Der Blonde schüttelt lachend den Kopf.
"Oh nein, das ist es nicht. Obwohl es gewiss sehr mutig gewesen ist, sich in der Verfassung meines Bruders an ihn heranzuwagen. Was mich verwundert ist, dass er dir gegenüber seine Maske hat fallen lassen und Gefühle zeigte, die selbst mir unbekannt waren", erklärte der Donnergott und zu Marias Erstaunen ohne auch nur den Funken eines vorwurfsvollen oder anklagenden Tons in der Stimme.

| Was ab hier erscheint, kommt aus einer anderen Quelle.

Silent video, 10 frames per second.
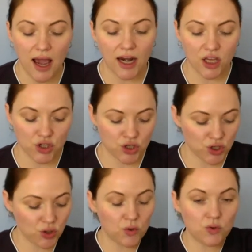and it's
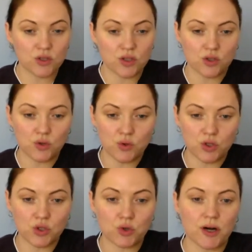used to
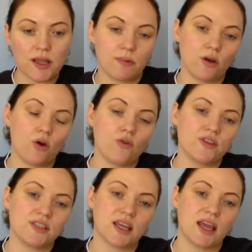scrape along
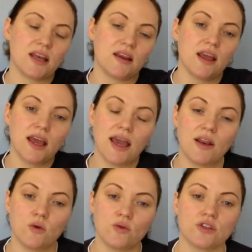the skin
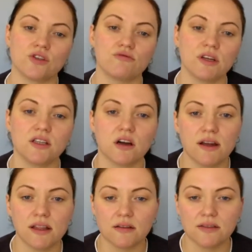in order to
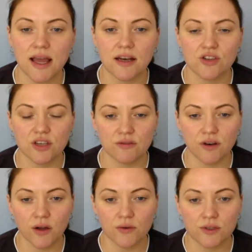redirect those energy
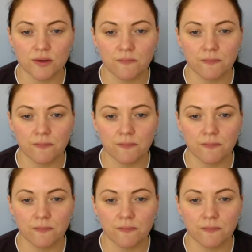flows.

Er spricht mir ihr, als hätte er den Ernst der Lage nicht ganz verstanden und ihr längst verziehen, wofür sie ihm insgeheim sehr dankbar ist.
Gleichzeitig macht seine Aussage die Frau stutzig. Er hat Loki noch nie ausrasten sehen, obwohl er schon sein gesamtes Leben mit ihm verbracht hat und ihn besser kennen müsste, als jeder andere?
Es scheint ganz so, als hätte der Schwarzhaarige mit seiner Illusion des skrupellosen Bösewichts ganze Arbeit geleistet und wirklich so gut wie jeden damit hinters Licht geführt.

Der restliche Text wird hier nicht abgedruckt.